- Opening Delimiter -

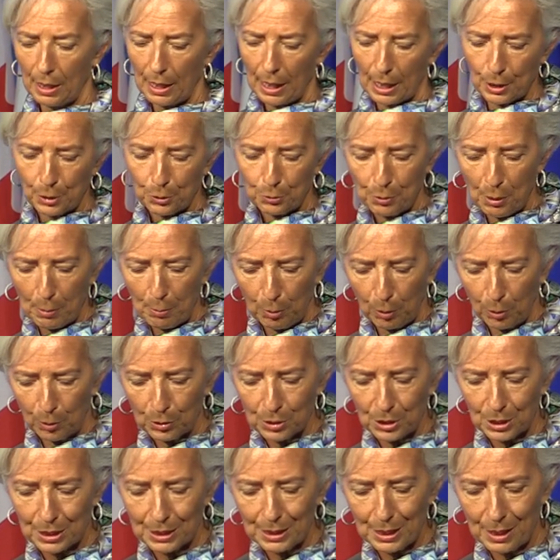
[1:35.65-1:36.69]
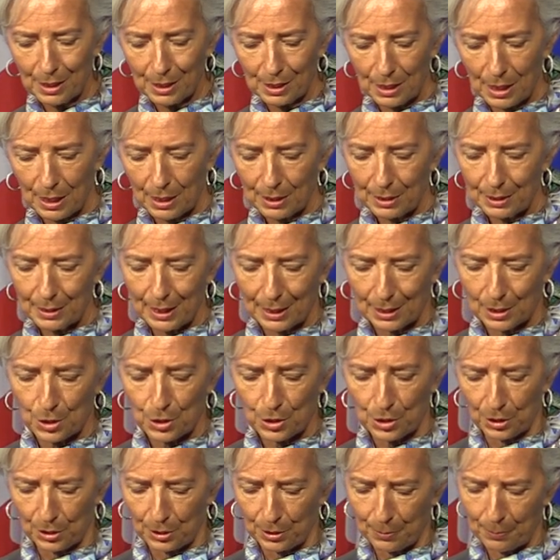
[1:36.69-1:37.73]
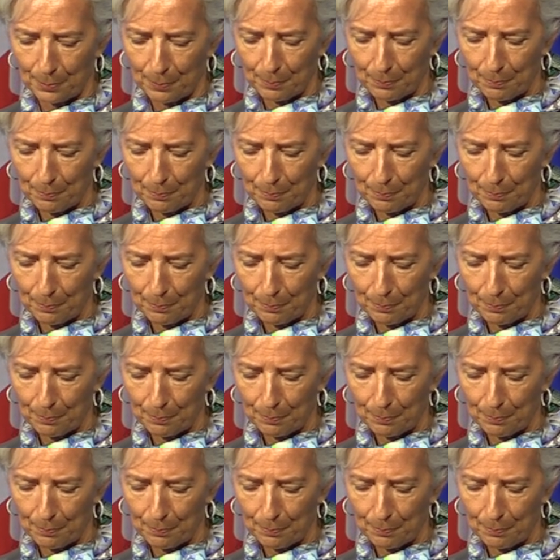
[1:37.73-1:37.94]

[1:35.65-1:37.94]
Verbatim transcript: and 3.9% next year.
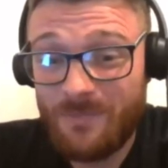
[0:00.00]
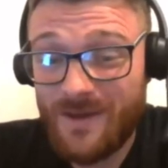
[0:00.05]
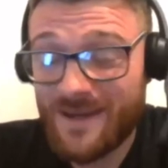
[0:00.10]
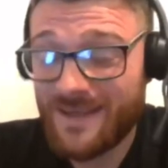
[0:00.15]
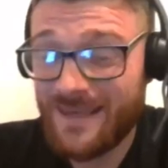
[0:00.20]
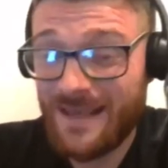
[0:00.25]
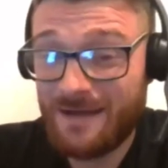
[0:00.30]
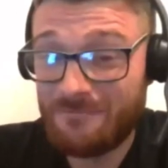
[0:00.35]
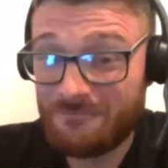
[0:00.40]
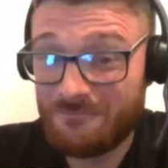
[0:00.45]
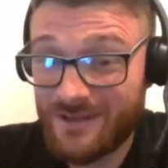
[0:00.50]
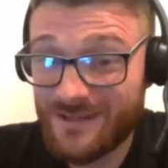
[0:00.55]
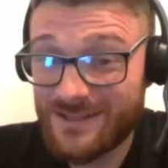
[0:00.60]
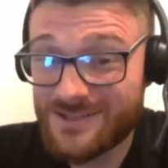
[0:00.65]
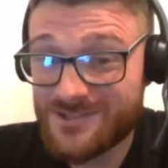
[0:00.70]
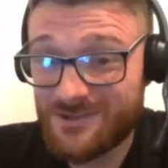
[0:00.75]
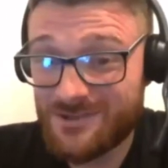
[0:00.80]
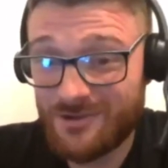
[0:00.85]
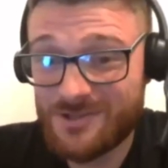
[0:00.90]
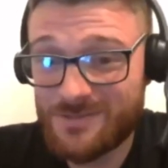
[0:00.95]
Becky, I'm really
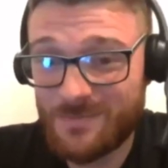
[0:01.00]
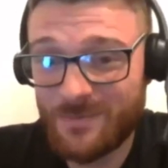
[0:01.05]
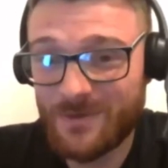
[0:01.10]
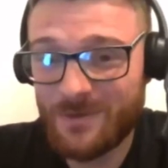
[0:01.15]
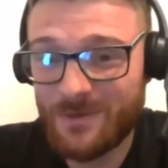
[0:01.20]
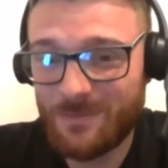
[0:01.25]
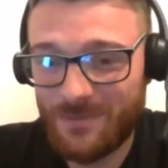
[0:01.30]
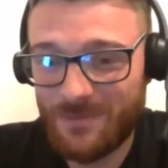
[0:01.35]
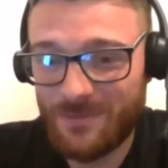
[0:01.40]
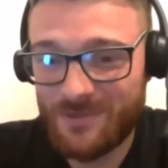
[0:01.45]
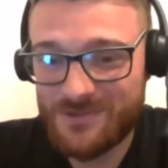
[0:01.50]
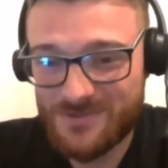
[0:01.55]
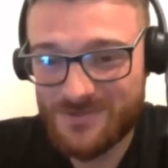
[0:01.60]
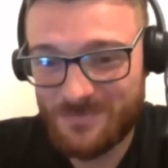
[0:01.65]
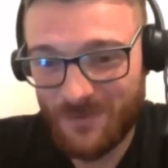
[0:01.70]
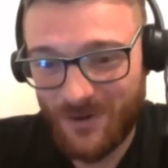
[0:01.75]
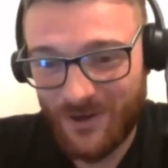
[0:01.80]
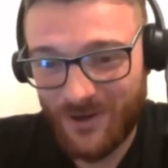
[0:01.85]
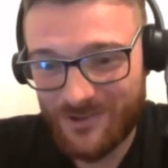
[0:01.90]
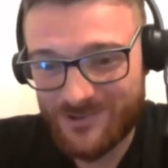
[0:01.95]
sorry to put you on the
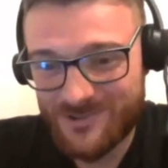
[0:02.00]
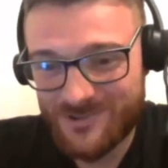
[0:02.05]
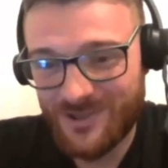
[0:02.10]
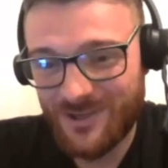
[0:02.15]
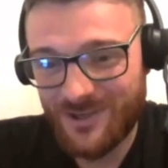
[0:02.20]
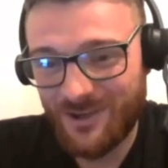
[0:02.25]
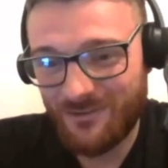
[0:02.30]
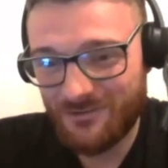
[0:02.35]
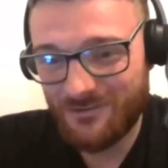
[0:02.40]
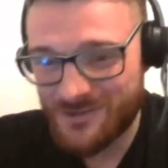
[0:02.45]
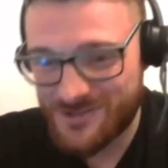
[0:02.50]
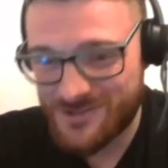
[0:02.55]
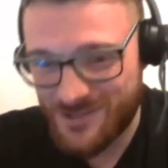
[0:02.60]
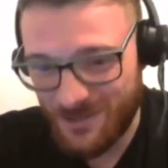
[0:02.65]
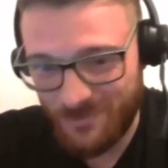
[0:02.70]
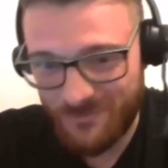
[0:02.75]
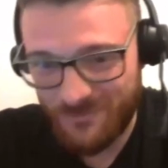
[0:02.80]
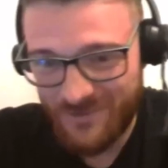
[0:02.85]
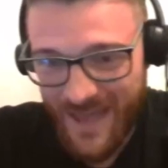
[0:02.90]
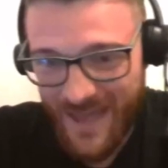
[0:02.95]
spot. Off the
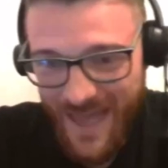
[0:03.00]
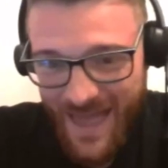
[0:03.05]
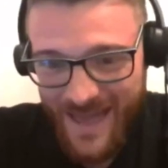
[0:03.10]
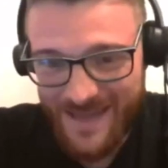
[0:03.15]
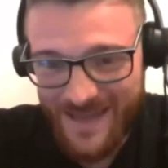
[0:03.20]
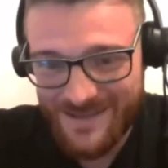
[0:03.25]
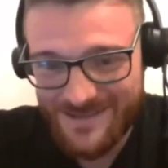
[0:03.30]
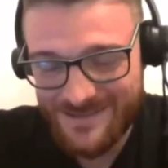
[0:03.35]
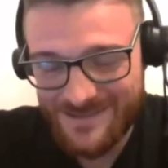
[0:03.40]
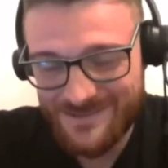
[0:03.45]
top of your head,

- Closing Delimiter -

__About this task__: Every entry above is to be transcribed exactly, with all pictures left out.

__Written response__:
[1:35.65-1:36.69]
[1:36.69-1:37.73]
[1:37.73-1:37.94]

[1:35.65-1:37.94]
Verbatim transcript: and 3.9% next year.
[0:00.00]
[0:00.05]
[0:00.10]
[0:00.15]
[0:00.20]
[0:00.25]
[0:00.30]
[0:00.35]
[0:00.40]
[0:00.45]
[0:00.50]
[0:00.55]
[0:00.60]
[0:00.65]
[0:00.70]
[0:00.75]
[0:00.80]
[0:00.85]
[0:00.90]
[0:00.95]
Becky, I'm really
[0:01.00]
[0:01.05]
[0:01.10]
[0:01.15]
[0:01.20]
[0:01.25]
[0:01.30]
[0:01.35]
[0:01.40]
[0:01.45]
[0:01.50]
[0:01.55]
[0:01.60]
[0:01.65]
[0:01.70]
[0:01.75]
[0:01.80]
[0:01.85]
[0:01.90]
[0:01.95]
sorry to put you on the
[0:02.00]
[0:02.05]
[0:02.10]
[0:02.15]
[0:02.20]
[0:02.25]
[0:02.30]
[0:02.35]
[0:02.40]
[0:02.45]
[0:02.50]
[0:02.55]
[0:02.60]
[0:02.65]
[0:02.70]
[0:02.75]
[0:02.80]
[0:02.85]
[0:02.90]
[0:02.95]
spot. Off the
[0:03.00]
[0:03.05]
[0:03.10]
[0:03.15]
[0:03.20]
[0:03.25]
[0:03.30]
[0:03.35]
[0:03.40]
[0:03.45]
top of your head,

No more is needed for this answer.